One thing that needs to change in 2010 – advertising models


Ad blindness.

It is an affliction that affects anyone who has been on the web for any length of time. In some cases it is bragged about as some kind of honor. In other cases people won’t change browsers until there is some sort of effective ad blocker available for it.

Kevin Kelleher talks about this in his To-Do List for Google post at GigaOM and how at the same time display ad revenues have been dropping in general they have been on the rise on mobile devices. While I agree with Kevin when he says it is about getting online shoppers noticing display ads again I think it is going to be a much bigger up hill climb that he, or others think.

Advertisers

On the side of the advertisers I believe that there is a whole bunch being done wrong. Of those various things the biggest has to be attitude.

It strikes me that advertisers are making a classic error in assuming that everything they have been doing for years in the print and visual mediums can just be copied over to the online world.

It can’t.

The old way was equivalent to putting together a great big heaping plate of spaghetti and then throwing it against the biggest wall you could find. The hope being that one out of every hundred, every thousand, or every ten thousand would stop in utter amazement and say that they just had to have that spaghetti.

This was easy to do when you were dealing with what amounted to captive audiences. That is why advertisers loved television. Sure the print and radio medium were useful but they didn’t produce the same number of captives for the same length of time.

However even the success of that kind of advertising was about to reach its end as things like TiVo and ‘watch-on-demand’ gained steam; but still the numbers were on the side of the advertisers.

Then along comes the Internet. Not the 1.0 version but rather the pain in the ass 2.0 version because all of a sudden demographics got smaller and more niche oriented. Gone were the ten’s of thousands just waiting for the next plate of spaghetti to be thrown. Now advertisers had people talking back or gawd forbid ignoring them totally.

Still, advertisers tried to use their old methods of mass ad bombing across all the top sites. After all that is where all the people were right? It didn’t matter if the ads had nothing to do with why the people were visiting those sites just as long as they were seeing those ads.

Except they weren’t.

Now regardless to what all the freetards might think the Web as we know it, all those free apps that we like to use and all those free games we like to play all cost money. It all costs money somewhere down the road. There is really no such thing as free – everything has an associated prices somewhere along the way and for better or worse those bills, those paychecks, those inflated valuation all get paid through advertising.

Advertisers at some point have to admit in 2010 that everything they have based their eyeball acquisition on doesn’t work the same on the web. They need to realize that people are no longer eyeballs staring at spaghetti on the wall anymore. They need to realize that those eyeballs are all finding places that they want to be and with the turning of the tables the advertisers are going to have to go where those eyeballs are and in such a way that people are treated like people – not a commodity looking to buy spaghetti.

People

If there is one thing that the Web has done for people it is that it has made them feel empowered when it comes to dealing with advertisers. No longer is it a case of suffering through twenty minutes of ads for every hour show we watch. Now it is a case of either blocking them out with a browser add-on or literally becoming blind to them.

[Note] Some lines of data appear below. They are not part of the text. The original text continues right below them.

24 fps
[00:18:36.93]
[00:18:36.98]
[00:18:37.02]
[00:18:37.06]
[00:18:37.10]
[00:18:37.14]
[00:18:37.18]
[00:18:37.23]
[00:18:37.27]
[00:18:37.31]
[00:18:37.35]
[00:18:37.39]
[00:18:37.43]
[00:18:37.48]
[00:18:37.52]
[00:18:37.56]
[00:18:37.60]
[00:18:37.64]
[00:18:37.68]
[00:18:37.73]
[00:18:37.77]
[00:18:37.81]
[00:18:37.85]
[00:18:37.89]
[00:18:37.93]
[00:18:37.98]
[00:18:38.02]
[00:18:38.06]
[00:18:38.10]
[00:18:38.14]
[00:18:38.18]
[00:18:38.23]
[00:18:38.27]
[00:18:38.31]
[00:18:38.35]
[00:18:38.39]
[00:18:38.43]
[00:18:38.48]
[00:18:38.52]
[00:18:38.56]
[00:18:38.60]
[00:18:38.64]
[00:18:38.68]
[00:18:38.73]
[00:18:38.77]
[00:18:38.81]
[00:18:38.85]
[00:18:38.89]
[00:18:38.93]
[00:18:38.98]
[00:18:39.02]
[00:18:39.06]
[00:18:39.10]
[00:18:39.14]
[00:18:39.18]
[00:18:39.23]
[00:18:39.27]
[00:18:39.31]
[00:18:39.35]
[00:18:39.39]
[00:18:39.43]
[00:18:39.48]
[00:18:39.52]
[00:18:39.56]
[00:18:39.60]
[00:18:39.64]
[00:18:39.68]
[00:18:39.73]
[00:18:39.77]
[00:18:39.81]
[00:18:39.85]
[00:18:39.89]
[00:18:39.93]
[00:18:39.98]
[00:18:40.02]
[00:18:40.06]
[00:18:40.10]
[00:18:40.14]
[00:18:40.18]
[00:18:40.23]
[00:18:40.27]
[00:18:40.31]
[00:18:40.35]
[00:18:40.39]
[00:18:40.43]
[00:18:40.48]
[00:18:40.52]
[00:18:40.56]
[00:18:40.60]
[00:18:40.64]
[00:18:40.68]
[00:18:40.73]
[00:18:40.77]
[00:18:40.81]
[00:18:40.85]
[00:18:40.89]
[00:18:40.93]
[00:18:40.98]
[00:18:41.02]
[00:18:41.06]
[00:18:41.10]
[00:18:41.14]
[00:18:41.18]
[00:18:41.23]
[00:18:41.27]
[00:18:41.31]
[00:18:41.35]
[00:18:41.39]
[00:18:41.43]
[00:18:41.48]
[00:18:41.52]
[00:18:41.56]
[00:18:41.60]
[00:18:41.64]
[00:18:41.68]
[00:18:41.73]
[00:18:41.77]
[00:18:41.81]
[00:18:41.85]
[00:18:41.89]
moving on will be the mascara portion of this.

We can brag to our friends about how we never see ads as we share the coolest link to some new free service or program or game. We laugh at news companies that talk about having to retreat behind paywalls while we surf through Google News or some other new aggregator of what is hot and interesting.

We feast on the goodness of the Web without having to pay anymore than the cost of access from our broadband providers.

Well just as the advertisers need to change their attitudes and practices on the web so do we. Free is nice but behind that free someone has a family to feed, a company has to earn a profit so they can make more cool stuff. This means some sort of method needs to be found so that those things can be met and we can keep on getting all that cool free stuff.

It means that we as consumers need to understand that this is a two way street as well. We can’t just keep taking and not giving something back in return and in this case the fairest return is to stop blocking those ads and stop being so blind.

It’s a two way street

Advertisers desperately need to rethink their models. They need to realize that niches can be the new marketplace. They need to find their voice instead of throwing spaghetti. They need to be able to listen to our voices – large, medium and small.

On the flip side we need to realize that even something with a free sticker on it has a price somewhere, somehow. We need to stop being so self-righteous about how money is made by those whose sites we visit and read on a daily basis.

Advertisers need to change. We need to change.